Saturday, August 28, 2010

Straddling bus solution to mass transit

Click on this link to read a Sarasota Herald Tribune article (8-26-10) about a new kind of bus in China that drives above cars on the road by straddling them.

A Show of faith, or an act of hate?

Click on this link to read a Sarasota Herald-Tribune piece about an evangelical Christian pastor in Gainesville who is planning to publicly burn the Quran.  His plan has provoked widespread protest, but also support from some.  Do you believe this is an exercise of religious freedom, or a dangerous idea?  Both?

Wednesday, August 25, 2010

Tax on bloggers?

Click on this link to read a Washington Post story (8-24-10) about how Philadelphia is taxing bloggers who make money from advertisements running on their blog page.  They regard such bloggers as "running a business" and therefore expect a $300 "privilege fee" for doing so.  Do you think this is a legitimate form of taxation?  The article lists several other web-based, advertisement-laden activities; should these be included too?  How long do you think it will be before the Web becomes the focus of attempts by government to regulate and tax it?

Tuesday, August 24, 2010

Death threats apparently OK after all

Court Rules Death Threats Against Corporations Are Legal

In a 2-1 decision, the 9th U.S. Circuit Court of Appeals overturned a conviction against Kurt William Havelock, the 40-year-old Arizona man who plotted a massacre outside of the 2008 Super Bowl in his home state because his death threats were not mailed to any specific targets. "It will be swift and bloody," Havelock wrote in letters sent to media outlets half an hour before he abandoned his plan. (He still made it all the way to the site of the Super Bowl with his new assault rifle and dozens of rounds of ammunition.) "I will sacrifice your children upon the altar of your excess." Havelock was arrested after turning himself over the local police and was convicted on six counts of mailing threatening letters, for which he was sentenced to a year in prison. In making the decision Tuesday that overturned those convictions, Judge William Canby wrote that the threatening-letters statute requires that any death threats be addressed to an individual and not an institution or corporation. "The result of the majority's interpretation is that the statute prohibits sending a threatening communication only if the outside of the envelope or package explicitly directs deliverty to a natural person," Judge Susan Graber wrote in her dissent, which argued that the convictions should stand. The law, she noted, was adopted "to protect individuals from mailed threats of kidnapping, ransom demands, threats of bodily injury or death, and certain other serious threats." The court, she said, should have interpreted the word person in the statute to include other entities and should consider the context of the letters.
Read original story in Wired | Tuesday, Aug. 24, 2010

Sunday, August 22, 2010

Earth Overshoot Day

Click on this link to visit a website that "celebrates" Earth Overshoot Day.  This is the day of the year when we have outspent the earth's annual resources (air, water, etc.) for our human activities.  Here's a link to a video about the overshoot.

Friday, August 20, 2010

Another good story on the NYC proposed mosque

Click on this link to read a Washington Post story (8-20-10) about how New Yorkers are responding to the media debate surrounding the proposed Islamic Center to be built in the neighborhood (but not on the site) of the September 11th destruction.  The article notes that the congregation proposing to build the center is a Sufi congregation--a branch of Islam very different from that espoused by Al Qaeda.

Exploding cell phones

Man Killed Midconversation When Cell Phone Exploded

There were no witnesses to the incident, but it is believed that Gopal Gujjar, a 23-year-old man from from India's Banda village, was killed when his cell phone exploded midconversation, causing serious injuries to his ear.

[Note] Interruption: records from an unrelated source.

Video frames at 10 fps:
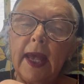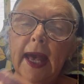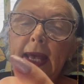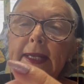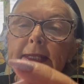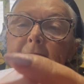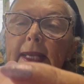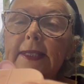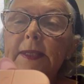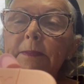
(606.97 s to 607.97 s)
And it
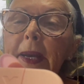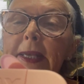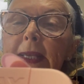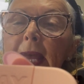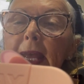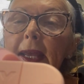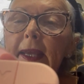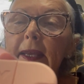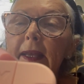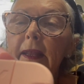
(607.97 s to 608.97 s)
says
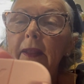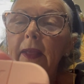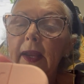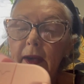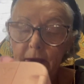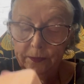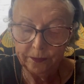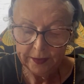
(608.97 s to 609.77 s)
Monday there.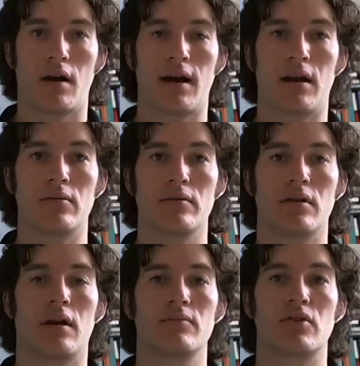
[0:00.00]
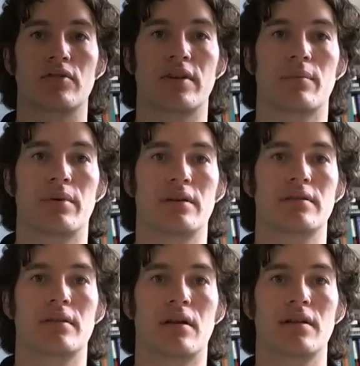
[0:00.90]
Hello, I'm Dr. Nick
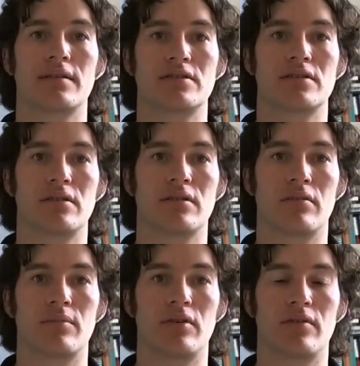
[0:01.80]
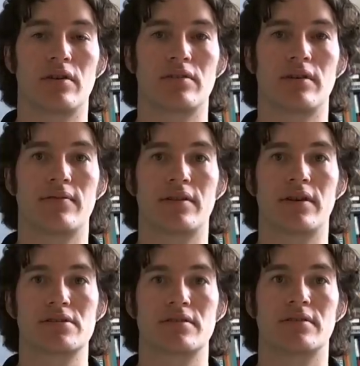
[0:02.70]
Pearce and I teach at the Durham University
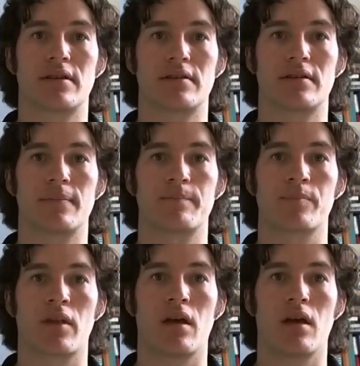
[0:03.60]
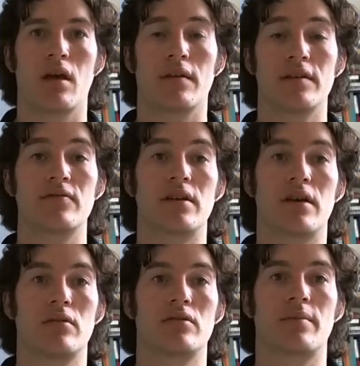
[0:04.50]
Foundation Centre. This
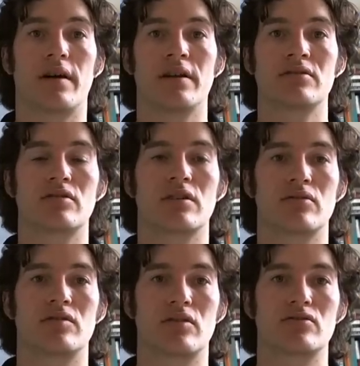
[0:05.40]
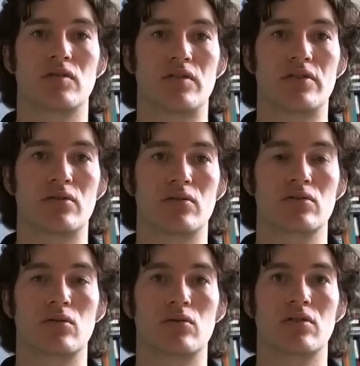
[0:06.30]
video is about an introductory sociology course
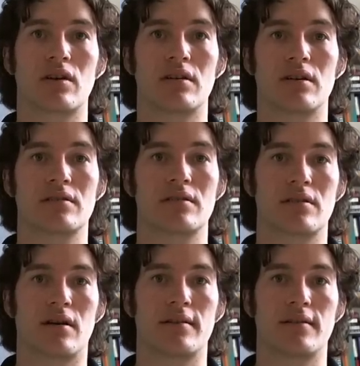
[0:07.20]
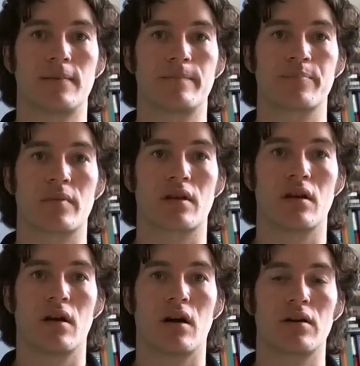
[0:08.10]
called Studying Society.
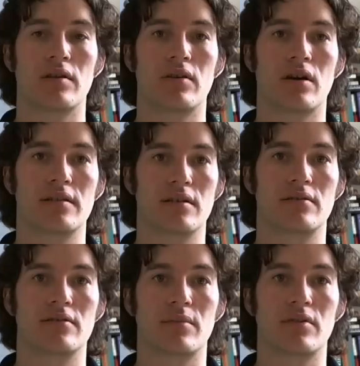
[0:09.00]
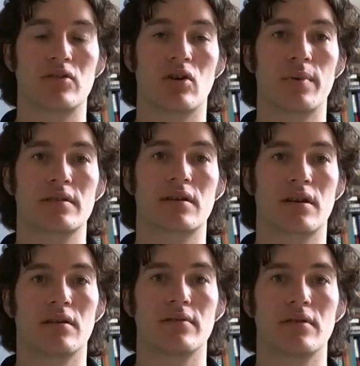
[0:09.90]
I'll give you an idea of some of the topics I
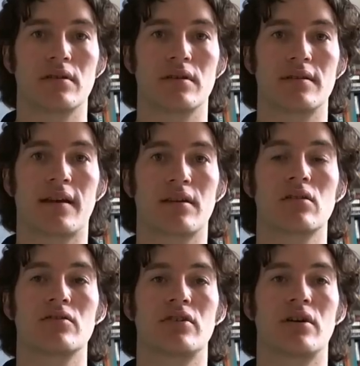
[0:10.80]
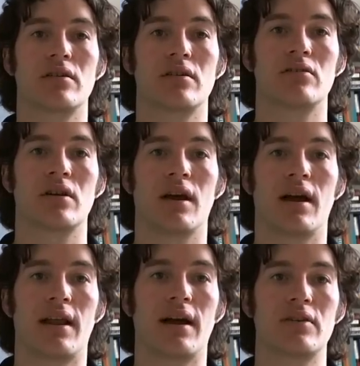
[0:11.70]
cover, the technology I use
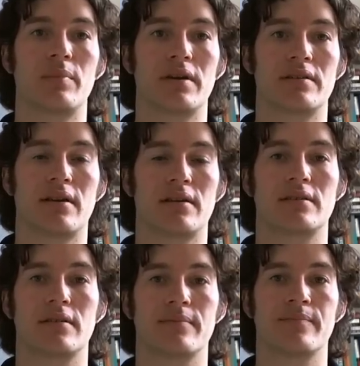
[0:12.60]
and how you'd be assessed.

Gujjar's body was found near his farm along with the charred remains of his cell phone and battery Tuesday morning. Gujjar suffered burns on his left ear as well as on parts of his neck and shoulders, according to the police who recovered his body earlier this week.Gujjar was using a Nokia 1209, a model that came out in 2008, according to the New York Daily News. "It is probably the first incident in the country in which a mobile phone exploded while it was not being charged," the Times of India reported. "However, there have been cases when users sustained injuries as phones exploded." Earlier this year, a woman was killed when talking to her husband on a Chinese-made cell phone while it was plugged into the wall. And deaths from mobile phones have been reported in a handful of other countries, including Korea and Nepal.
Read original story in The Times of India | Friday, Aug. 20, 2010

Wednesday, August 18, 2010

Ear buds causing hearing loss?

From Slate (8-18-10):

Experts Link Headphone Use to Shocking Rise in Hearing Loss

One in every five teenagers in the United States today has slight hearing loss, according to the authors of a new report published in the Journal of the American Medical AssociationThe proportion of teenagers with slight hearing loss has jumped 30 percent in the past 15 years.While the new report doesn't speculate as to the causes of problem, a similar study done in Australia this year linked hearing loss to the increased use of headphones and many experts have agreed with those findings. "Personal stereos are the most important change in the culture in the last 15 to 20 years," said Dr. Tommie Robinson Jr., president of the American Speech-Language-Hearing Association. "Everybody has their own little device now, and how many times have you passed somebody and could hear their music?" Reportedly, even slight hearing loss can have a significant impact on speech perception, self-image, social skills development, and learning. "It may seem like they are not in touch," Dr. Gary C. Curhan of Brigham and Women's Hospital in Boston, said of teenagers with slight hearing loss among their peers, "and kids are very aware when someone is a little different." Curhan co-authored the report, which found that males are more likely than females to suffer hearing loss, as are teenagers living below the poverty line. "A variety of factors can increase susceptibility to hearing loss, including genetics, certain medicines, head trauma, very loud noises and the existence of hearing loss, which predisposes a person to further loss," the Chicago Tribune reported. Extrapolating the findings of the study, which analyzed data on nearly 3,000 12- to 19-year-olds from the National Health and Nutritional Examination Survey conducted by a branch of the Centers for Disease Control and Prevention, would mean that nearly 6.5 million teenagers in the U.S. suffer from slight hearing loss.
Read original story in The Chicago Tribune | Wednesday, Aug. 18, 2010

Monday, August 16, 2010

Don't send in the clones

Click on this link to read a New York Times column (8-10-10) by Maureen Dowd that argues for the importance of diversity in picking college roommates.  Dowd worries about services that now help incoming students to pick roommates matched exactly like themselves.  Do you agree that living as a roommate with someone very different than oneself is a good preparation for future life and profession, or could such a selection turn out to be disastrous?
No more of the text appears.